What an unbelievable turn of events. Our efforts to demonstrate scientific rigor and reproducibility were now cast as a central player in a dubious conspiracy theory purported to squelch research into the area. Of course this couldn’t be further from the truth. Our efforts were driven by an opportunity to fundamentally change the trajectory of the development of nucleic acid therapeutics and in parallel launch an innovative science driven company.
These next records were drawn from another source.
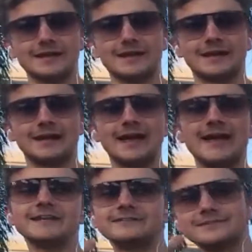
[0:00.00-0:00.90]

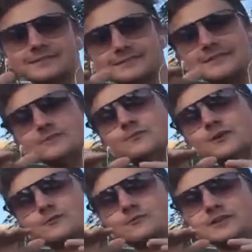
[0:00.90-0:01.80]
and it's the scene
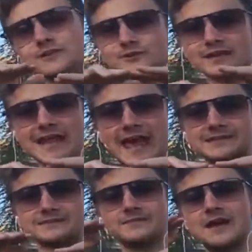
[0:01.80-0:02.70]
where, you know, the
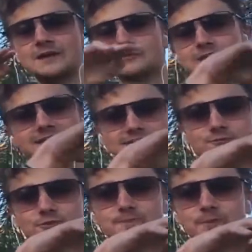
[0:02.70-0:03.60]
last final race,
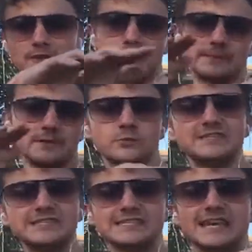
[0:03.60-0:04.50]
and we pull up and we
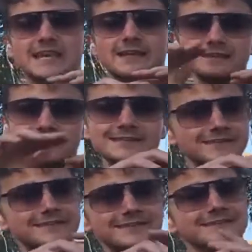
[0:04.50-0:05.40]
skid,
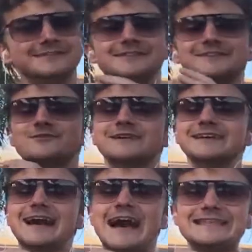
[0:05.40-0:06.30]
you know,
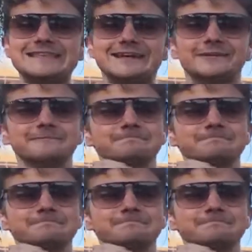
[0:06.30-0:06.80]
on there.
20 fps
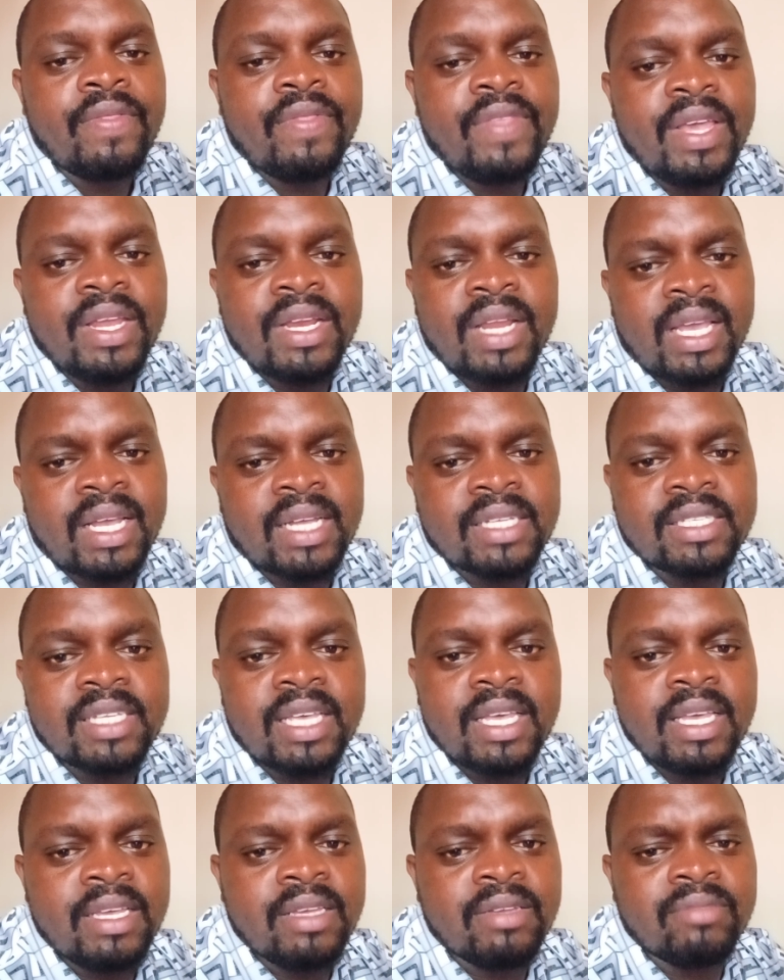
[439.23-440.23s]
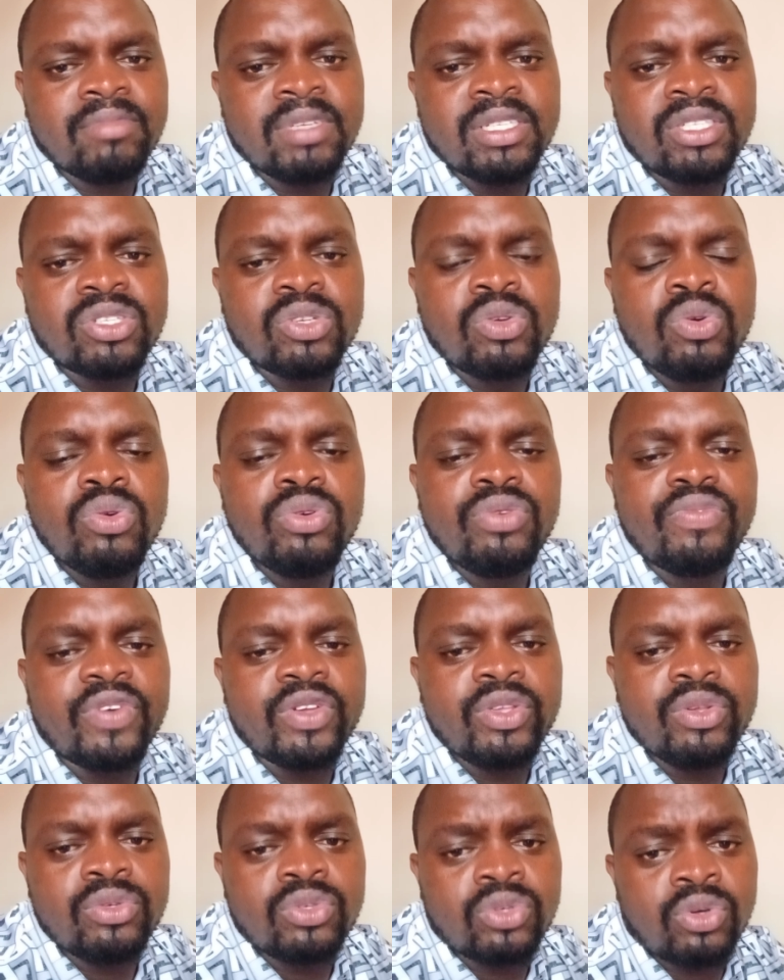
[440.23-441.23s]
then I can say it's good for
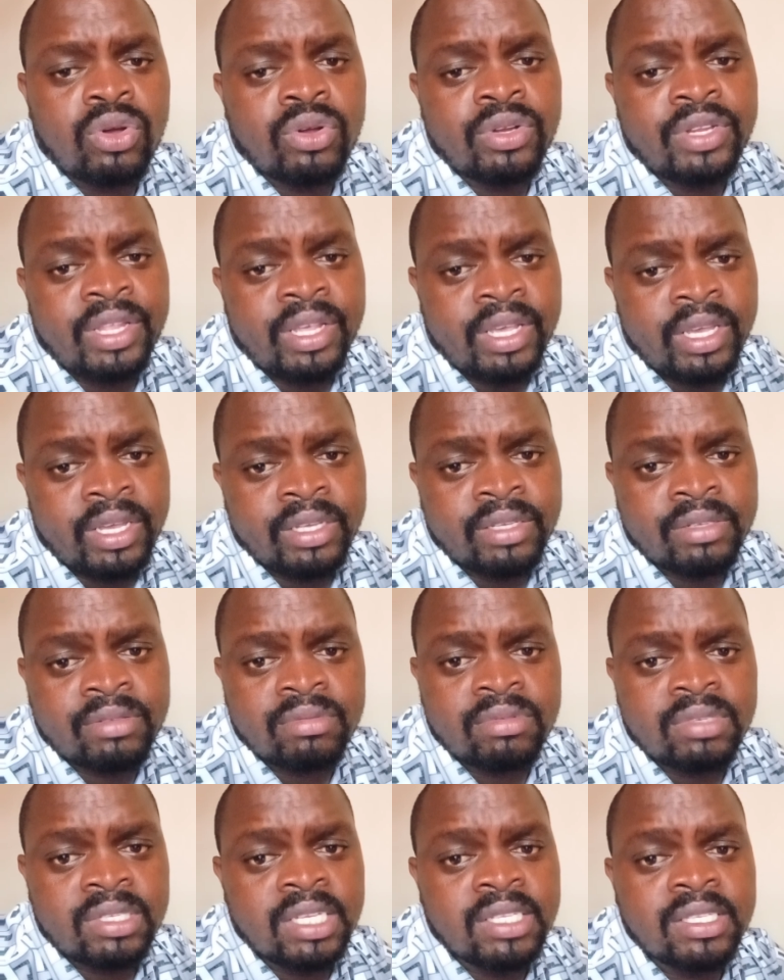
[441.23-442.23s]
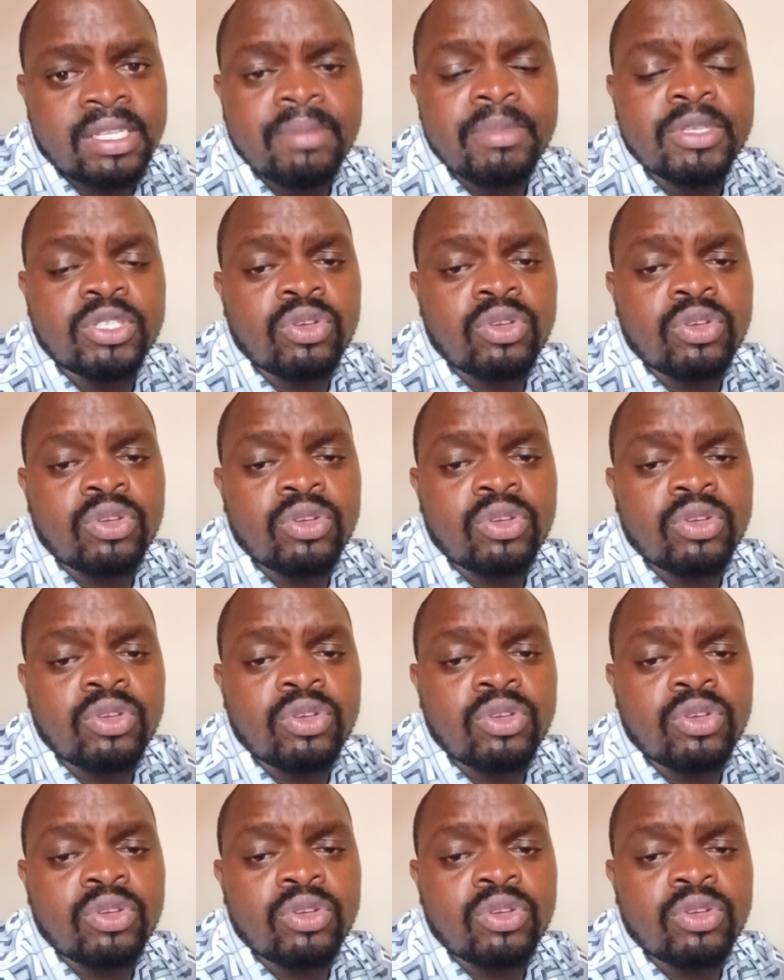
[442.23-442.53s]
you to code the system.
It should be noted that several groups have independently published papers questioning cross-kingdom dietary transfer of sRNA from plants to animals (here and here, reviewed here). A recently reported study also suggests that contamination is the predominant non-dietary source for foreign sRNA in animal tissue extracts.
Our experience is a fairly typical example of how a biotech entrepreneur converts disruptive scientific observations into innovative technologies with product potential. This is also one that highlights a major and common challenge facing innovative life science companies, namely the lack of reproducibility of results published in bioscience scientific literature. Hopefully programs like the Reproducibility Initiative and the recently announced U.S. NIH focus on combatting irreproducibility should help to correct the problem.